Там, внутри дома, уже успели запалить свечи, и в зале было светло настолько, что видеть достаточно и кушать можно было уже безо всякой лишней помехи.
— Да и, не полукавлю, проголодалась я, пока гулялись мы тут у вас, — выразила робкое согласие Прасковья, — борщ — оно даже без голубей чудненько, борщ я и сама готовлю частенько, своим, домашним. А кость после Черепок убирает, до ничего. А Ада Юрьевна, бывает, серчает, просит мясо не опускать. Говорит, вред один от навару. Нужно больше овощей и вместо сметаны йогурт, нулевой от Данон. А я думаю, какой с мяса может вред? Оно ж с рынка все, парное беру, домашнее, только с комбинату.
Хозяин пока шел, успел накинуть на себя сероватого оттенка бекешу, приняв окончательно приличный вид, и это не укрылось от Прасковьи. Пузо, наиболее сомнительная часть из устройства его туловища, скрылось теперь под тканью, а остальное все и до этого было вполне себе ничего.
Они сели за огромный, крытый белой с кружевом по низу скатертью деревянный стол, друг напротив дружки, и только теперь оба вспомнили внезапно, что так и не успели познакомиться.
— Прошу прощенья, сударыня, — хозяин приподнял над стулом зад и тут же опустил его обратно, — не представился. Довгочхун, Иван Никифорович, здешний помещик, дворянин Миргородского повета. — И уставился в Прасковью, ожидая встречного представленья.
— Прасковья я, — смутилась гостья, — с Зубовки мы. А отчества не люблю, не надо, так можно, без него.
— С Зубовки? — задумался Иван Никифорович. — Не слыхал я, не совру. Это где ж она такая, Зубовка ваша? Не под Полтавой часом?
— Так нет же, в Москве это, недалеко от Парка культуры живем, — с подобающей подробностью принялась объяснять Прасковья, — но все ж ближе к Пироговке, если по шагам померить. Я с Черепком один раз туда пойду чтоб вывести, а другой раз в обратную от него, от Парка. Когда как.
Иван Никифорович непродолжительно помолчал, ворочая мыслями. Но осведомиться-таки не преминул:
— С Московии, получается? Эко вас занесло, сударыня, кто б поверил в таковское, коли сами не сказали б об нем. По нужде какой иль по семейным делам к нам?

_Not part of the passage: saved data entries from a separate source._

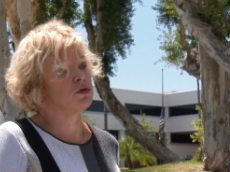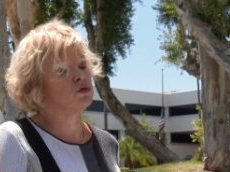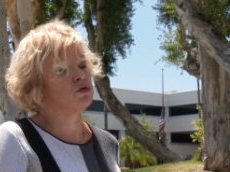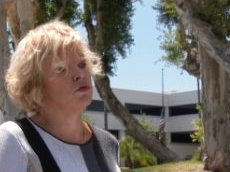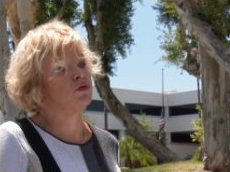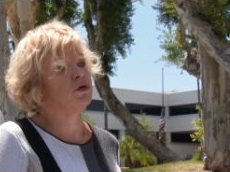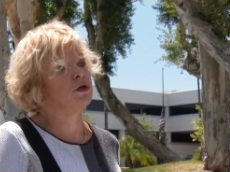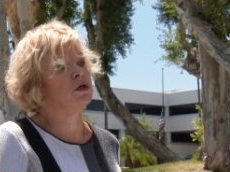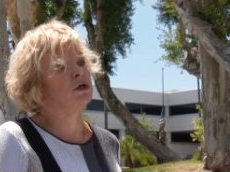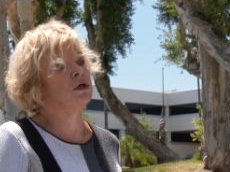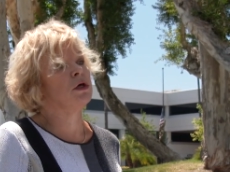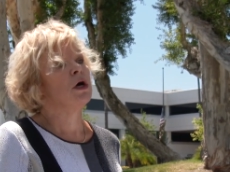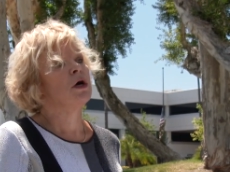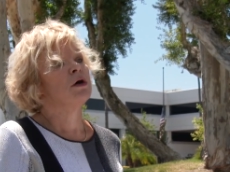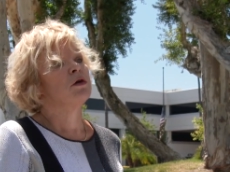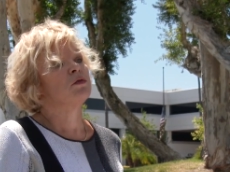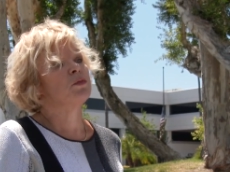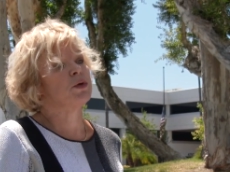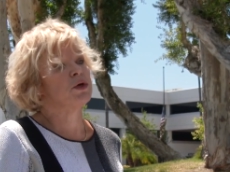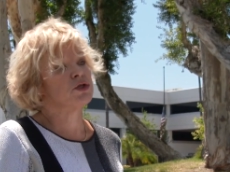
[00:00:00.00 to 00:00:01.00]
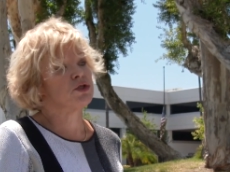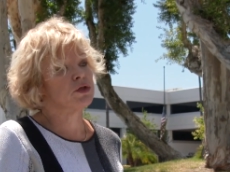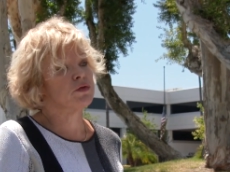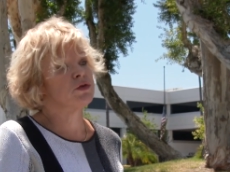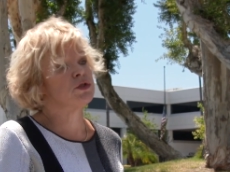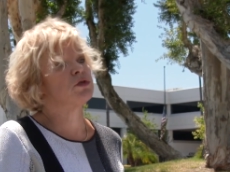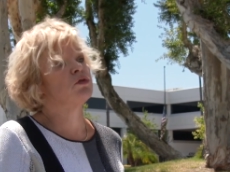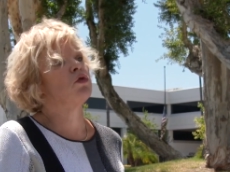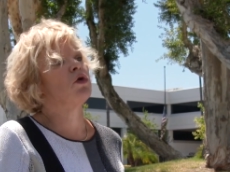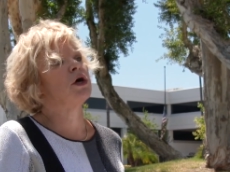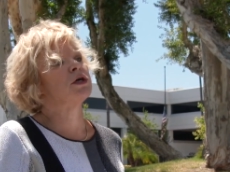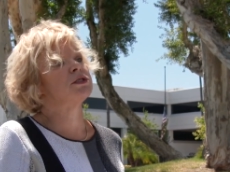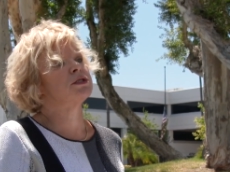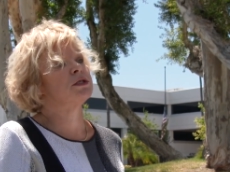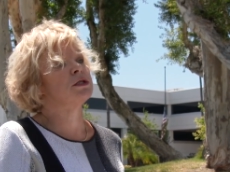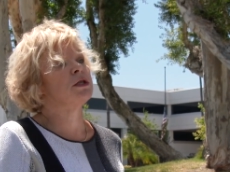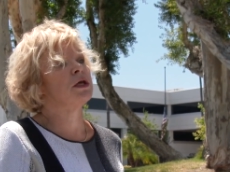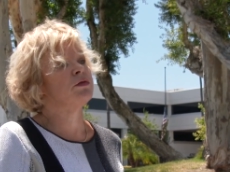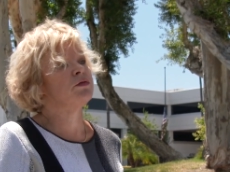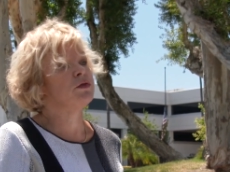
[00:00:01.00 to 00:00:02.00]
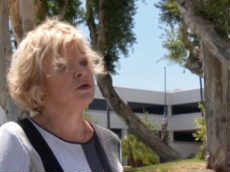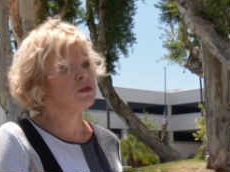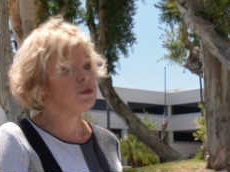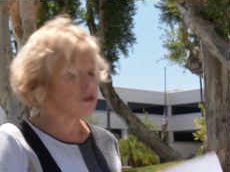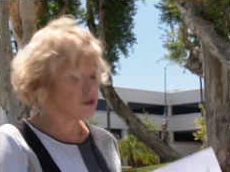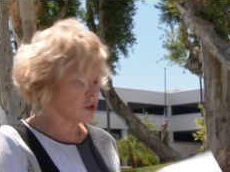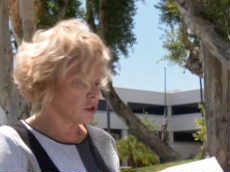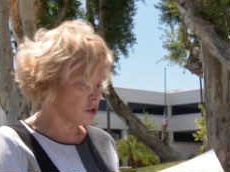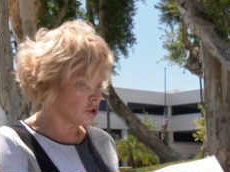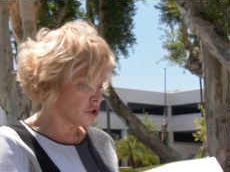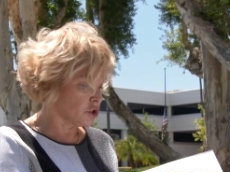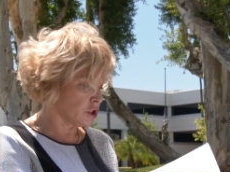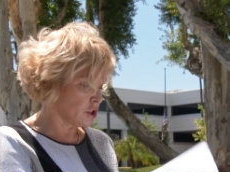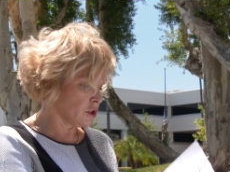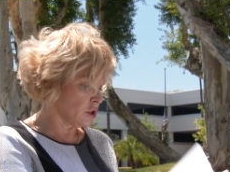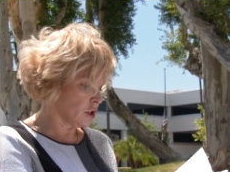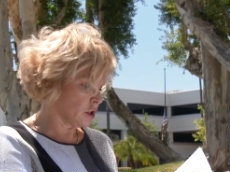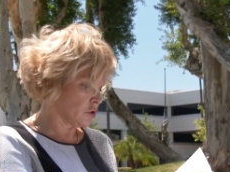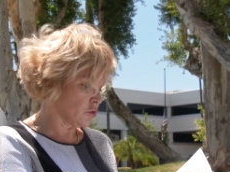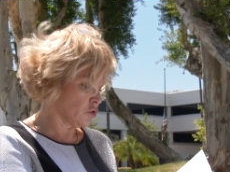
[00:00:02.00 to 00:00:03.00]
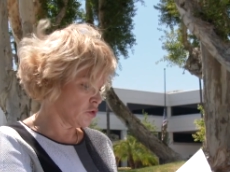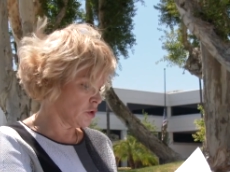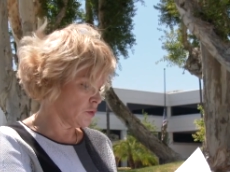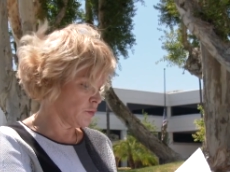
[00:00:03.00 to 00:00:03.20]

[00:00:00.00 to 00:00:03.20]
Cùng với những người hàng xóm của mình và các nhà hoạt động địa phương,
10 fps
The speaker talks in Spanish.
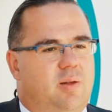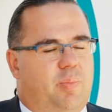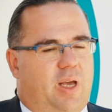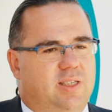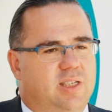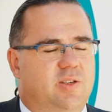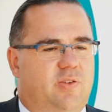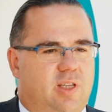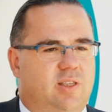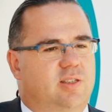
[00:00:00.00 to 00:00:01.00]
países
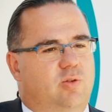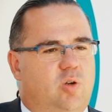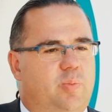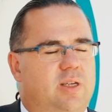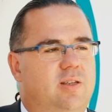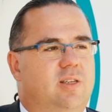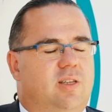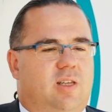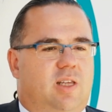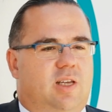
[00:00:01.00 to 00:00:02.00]
diferentes de Europa
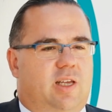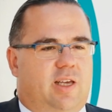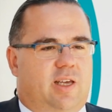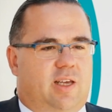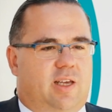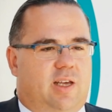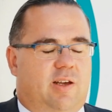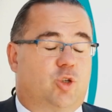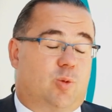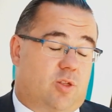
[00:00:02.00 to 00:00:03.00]
y que ha
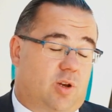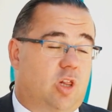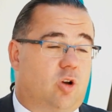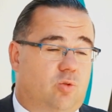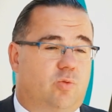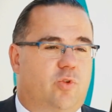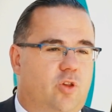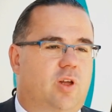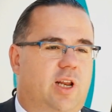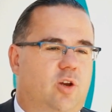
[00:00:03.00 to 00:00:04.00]
subvencionado con un
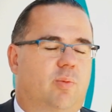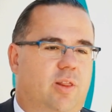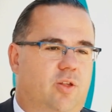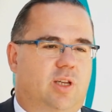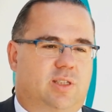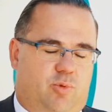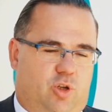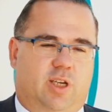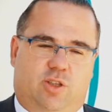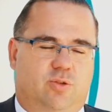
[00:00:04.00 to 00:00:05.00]
fondo de la innovación este
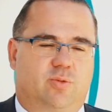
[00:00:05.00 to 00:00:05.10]
proyecto.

Ответить она не успела, в этот момент появилась девка, что подавала. Да и хорошо, что так, — все одно ответа у Прасковьи не было, а придумать — надобно время. Гапка же, по случаю гостей ставшая принаряженной, одетой в цветастую юбку и шаль поверх нарядной белой сорочки, обхватывающей шею воротом с застежками, уже тащила немалую фарфоровую супницу, из которой дымился пар. Проворно расставив тарелки, разложила вдогонок ложки и салфетки и замерла, ожидая очередного хозяйского приказа.